Monday, January 21, 2008

Ad Orientum Baptisms?

I am quite ambivalent on the issue of whether the priest should celebrate Mass facing the people or facing with the people. I think there are good arguments for and against both, and I have done very little study on either liturgical posture but there is one document which keeps reverberating in my mind whenever this debate surfaces.

It is a passage from the Mystagogical Catechesis of St. Cyril of Jerusalem which dates back to approximately 347 A.D. In the catechesis on the Rites Before Baptism, Cyril writes:
However, thou art bidden with arm outstretched to say to him as though actually present "I renounce thee, Satan". I wish to say, wherefore ye stand facing to the west; for it is necessary.
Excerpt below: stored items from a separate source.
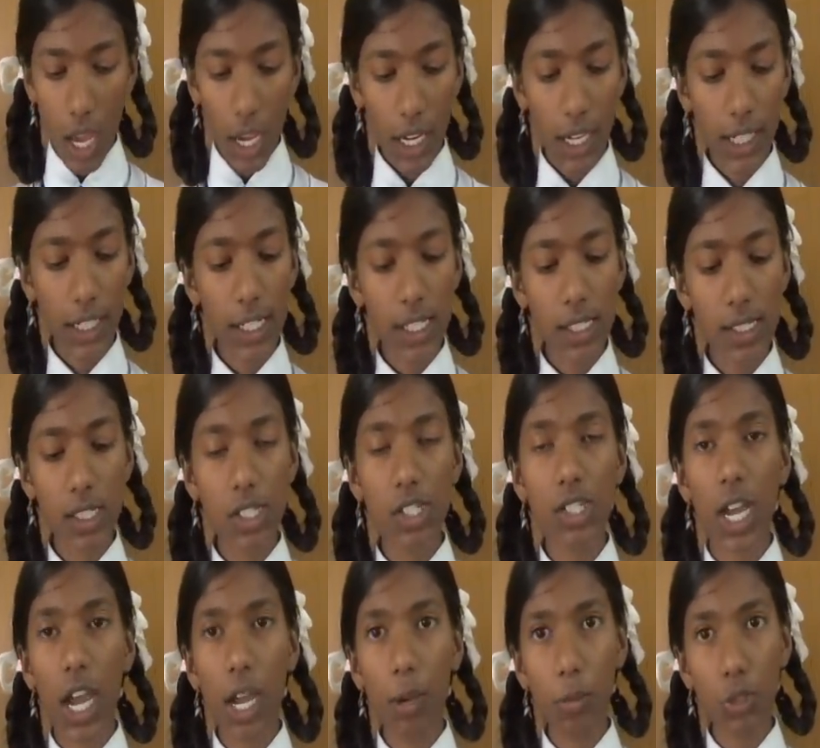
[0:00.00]
It is the
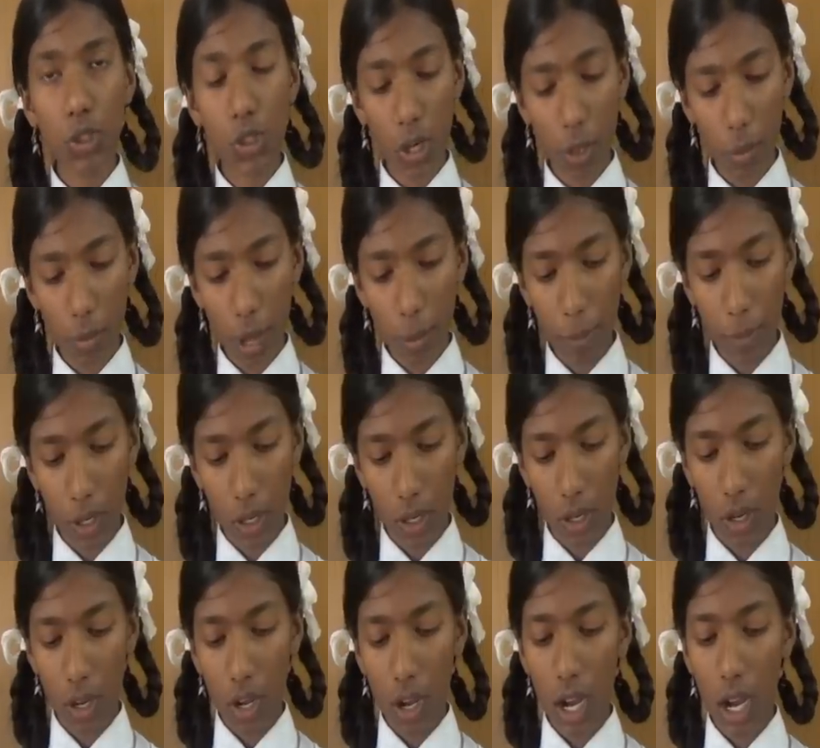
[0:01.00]
time to
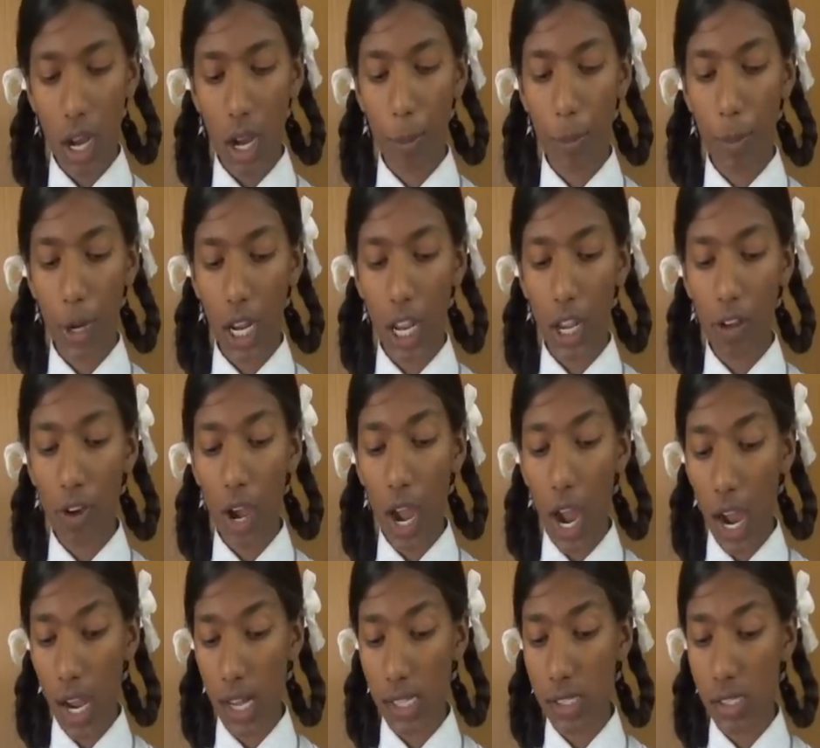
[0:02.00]
remember our brave
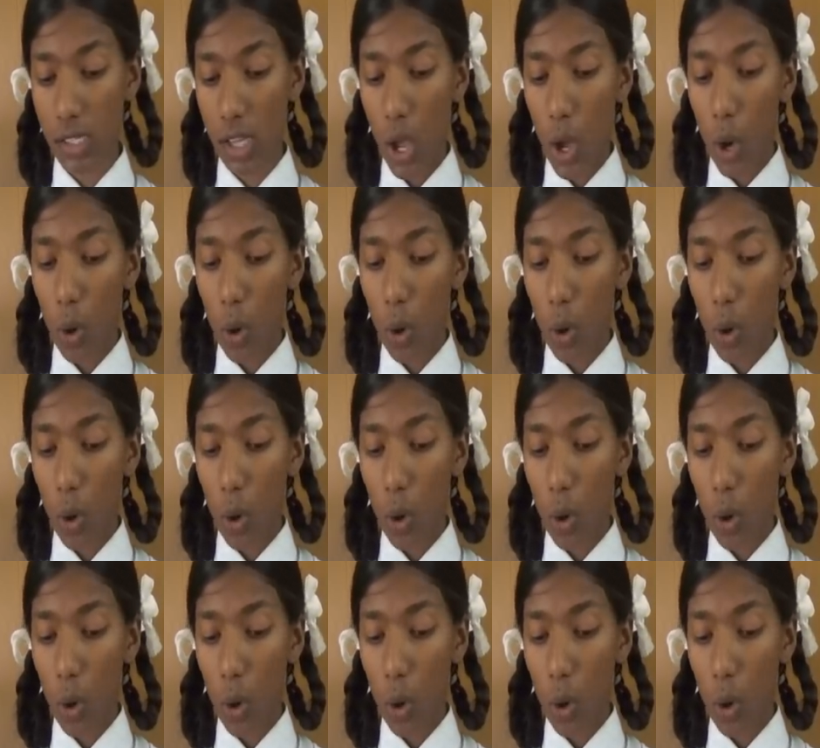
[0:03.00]
hearts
Since the west is the region of sensible darkness and he being darkness, has his dominion also in darkness, ye therefore, looking with a symbolical meaning towards the west, renounce that dark and gloomy potentate.
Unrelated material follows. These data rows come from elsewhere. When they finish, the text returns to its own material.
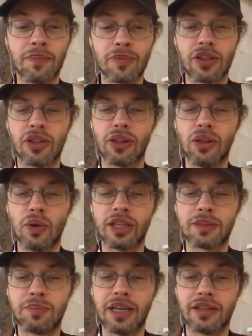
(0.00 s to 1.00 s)
to the
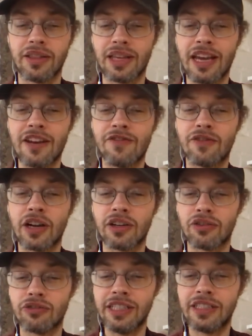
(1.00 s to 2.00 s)
lowest pit in the infernal
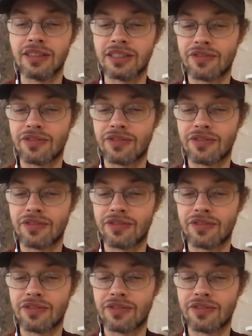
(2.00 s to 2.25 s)
regions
Cyril then continues by describing the meaning of the each line of the renunciation of sins. Afterwards, he writes:

When therefore thou renouncest Satan, utterly breaking all covenant with him, that ancient league with hell, there is opened to thee the paradise of God, which He planted toward the east, whence for his transgression our first father was exiled; and symbolical of this was our turning from the west to the east, the place to light. Then thou wert told to say, "I believe in the Father, and in the Son, and in the Holy Ghost, and in one Baptism of repentance."

Imagine my shock when I first read this. Cyril of Jerusalem's Mystagogical Catechesis rocked my Liturgical understanding. I still don't know if I think Mass should be celebrated ad orientum, but I will tell you that I think baptisms should.
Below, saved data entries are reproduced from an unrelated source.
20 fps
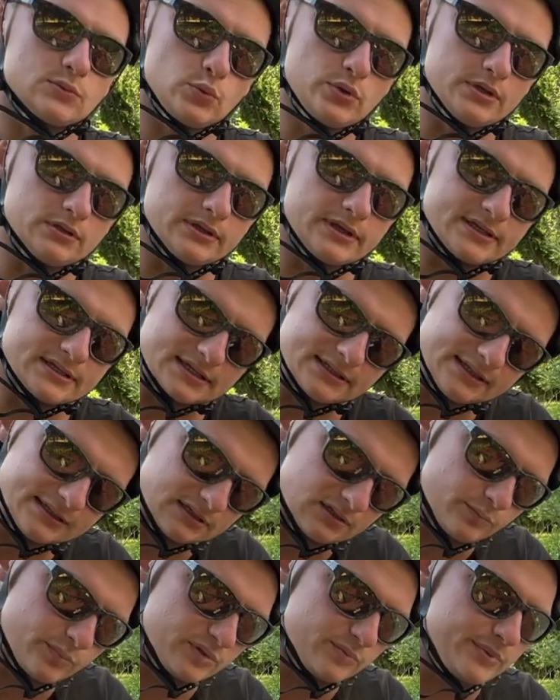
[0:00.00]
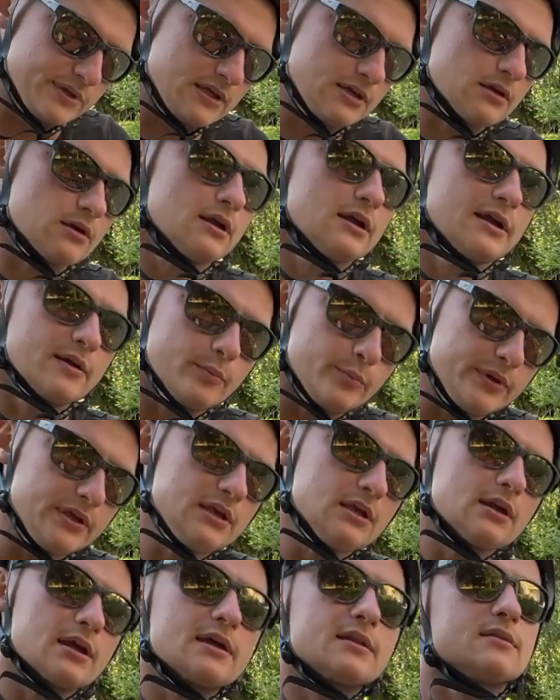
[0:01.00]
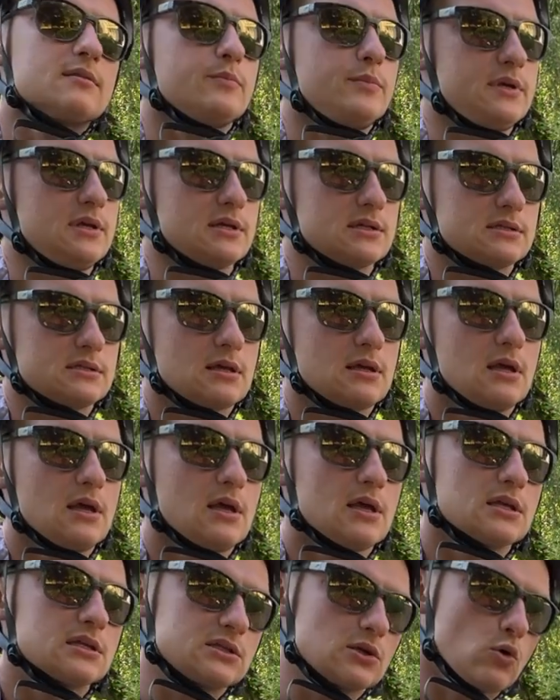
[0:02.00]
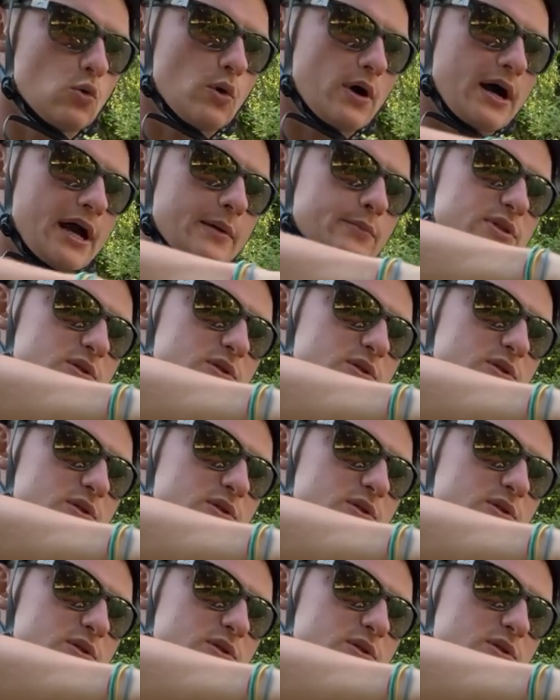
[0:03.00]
wheel is a little bit bigger and biggest. So I'm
I recommend the Mystagogical Catechesis, especially the one on baptism, of which I am most familiar. I haven't read the one on the Eucharist yet, but I am sure it is just as good. In fact, I wrote a term paper based on the Mystagogical Catechesis which compared the use of Chrism as he describes and to how it is used in the modern rite and ended up concluding the we don't use nearly enough Chrism. That wasn't the paper I set out to write, but the evidence was irrefutable.